■ MATERIAL SUPPLIED ■
# # # # # # #

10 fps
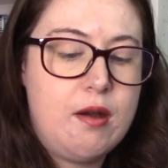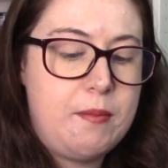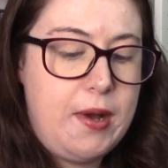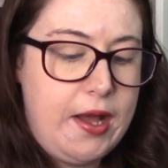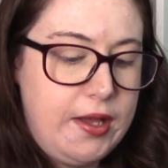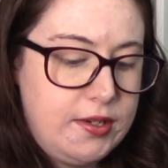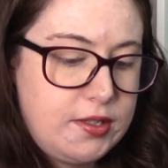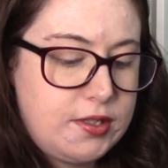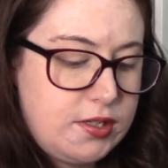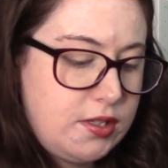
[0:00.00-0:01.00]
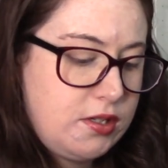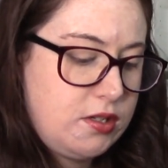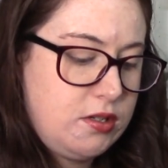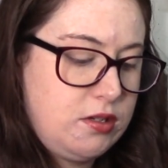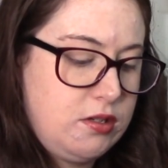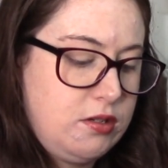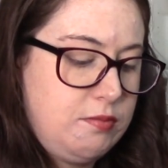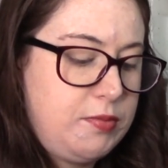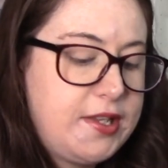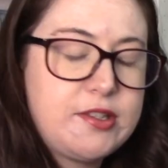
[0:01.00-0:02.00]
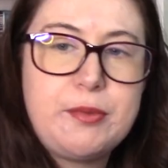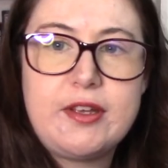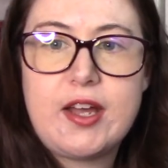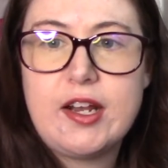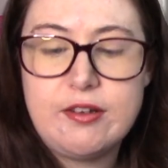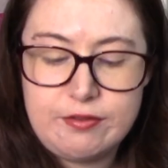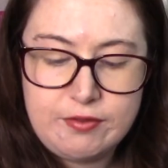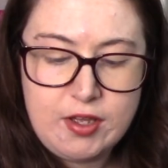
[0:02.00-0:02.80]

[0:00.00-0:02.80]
But plus it'd be kind of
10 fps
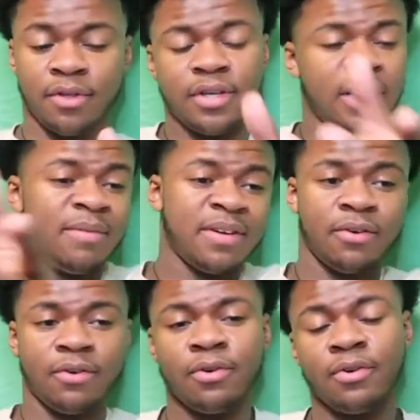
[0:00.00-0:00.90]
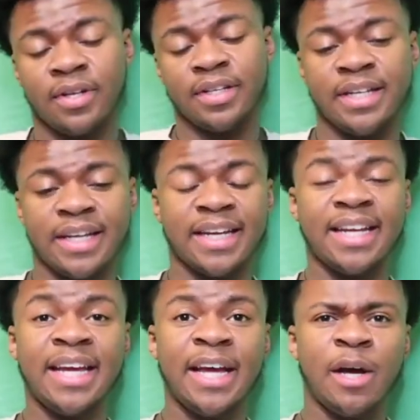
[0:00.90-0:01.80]
Okay, I'm not gonna Google it then.
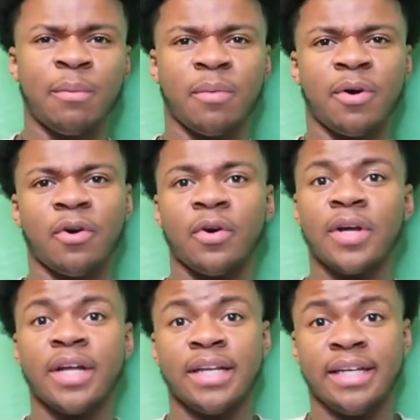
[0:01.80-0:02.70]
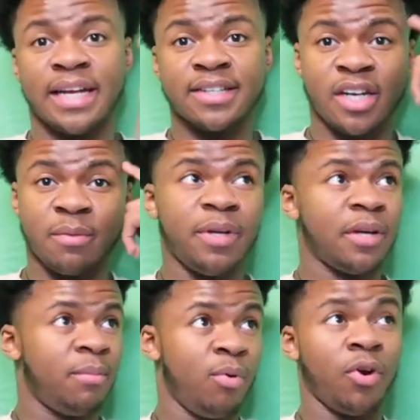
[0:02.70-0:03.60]
But bro, that's gonna be
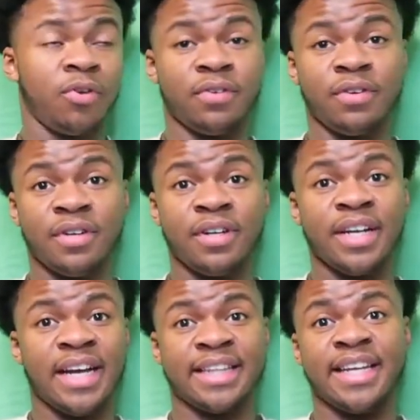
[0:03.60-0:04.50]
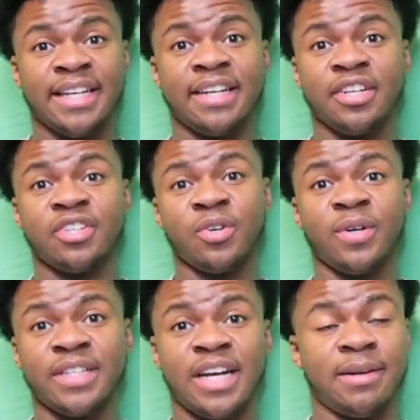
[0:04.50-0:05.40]
important at the end of the
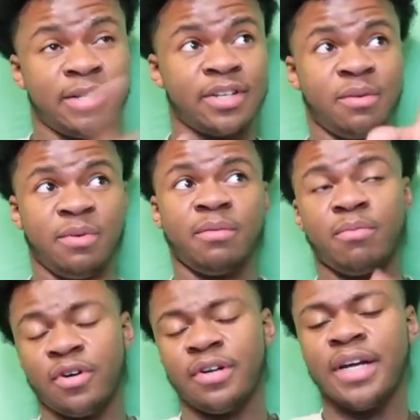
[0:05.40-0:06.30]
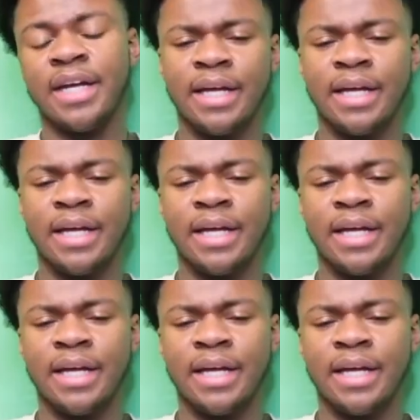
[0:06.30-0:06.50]
story time. That's gonna be important.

# # # # # # #

Without any pictures, return the entries exactly as given.

■ SOLUTION ■
10 fps
[0:00.00-0:01.00]
[0:01.00-0:02.00]
[0:02.00-0:02.80]

[0:00.00-0:02.80]
But plus it'd be kind of
10 fps
[0:00.00-0:00.90]
[0:00.90-0:01.80]
Okay, I'm not gonna Google it then.
[0:01.80-0:02.70]
[0:02.70-0:03.60]
But bro, that's gonna be
[0:03.60-0:04.50]
[0:04.50-0:05.40]
important at the end of the
[0:05.40-0:06.30]
[0:06.30-0:06.50]
story time. That's gonna be important.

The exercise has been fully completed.